PROBLEM REQUIREMENTS
After locating the line with "[00:02:09.51 to 00:02:10.62]" in the entries below, set down exactly that line and each one after it to the end, skipping pictures.

SOURCE DATA
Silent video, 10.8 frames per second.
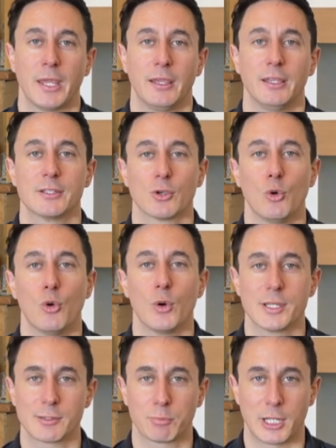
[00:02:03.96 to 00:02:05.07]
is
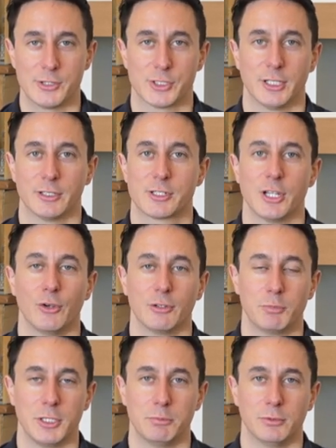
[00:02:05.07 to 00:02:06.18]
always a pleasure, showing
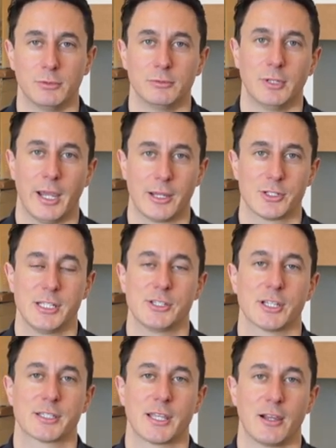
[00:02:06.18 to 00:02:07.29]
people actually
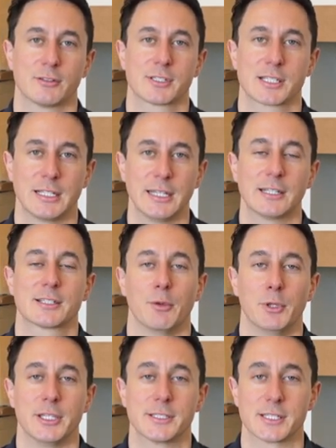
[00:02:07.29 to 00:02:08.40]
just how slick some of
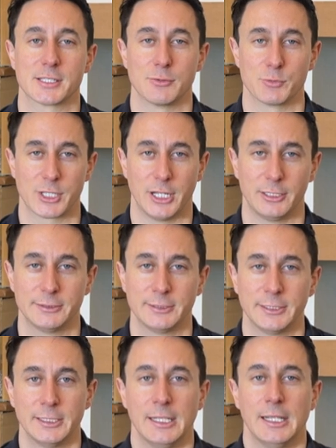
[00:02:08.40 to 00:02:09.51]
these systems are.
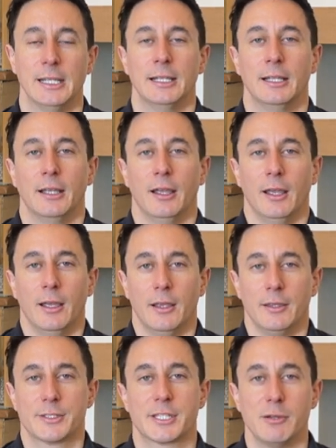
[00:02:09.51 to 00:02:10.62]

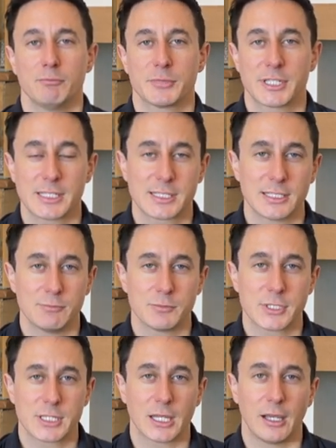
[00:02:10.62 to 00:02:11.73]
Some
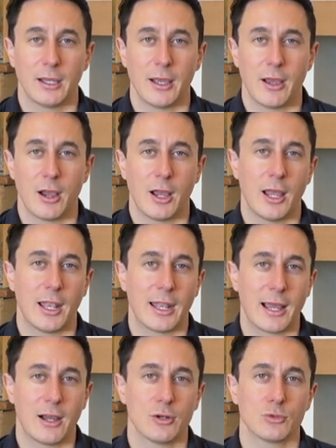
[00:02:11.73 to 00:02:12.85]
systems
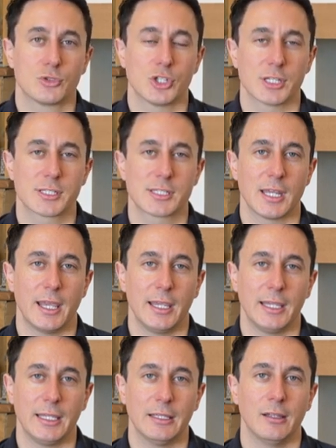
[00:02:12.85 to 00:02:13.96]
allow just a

RESPONSE BOX
[00:02:09.51 to 00:02:10.62]

[00:02:10.62 to 00:02:11.73]
Some
[00:02:11.73 to 00:02:12.85]
systems
[00:02:12.85 to 00:02:13.96]
allow just a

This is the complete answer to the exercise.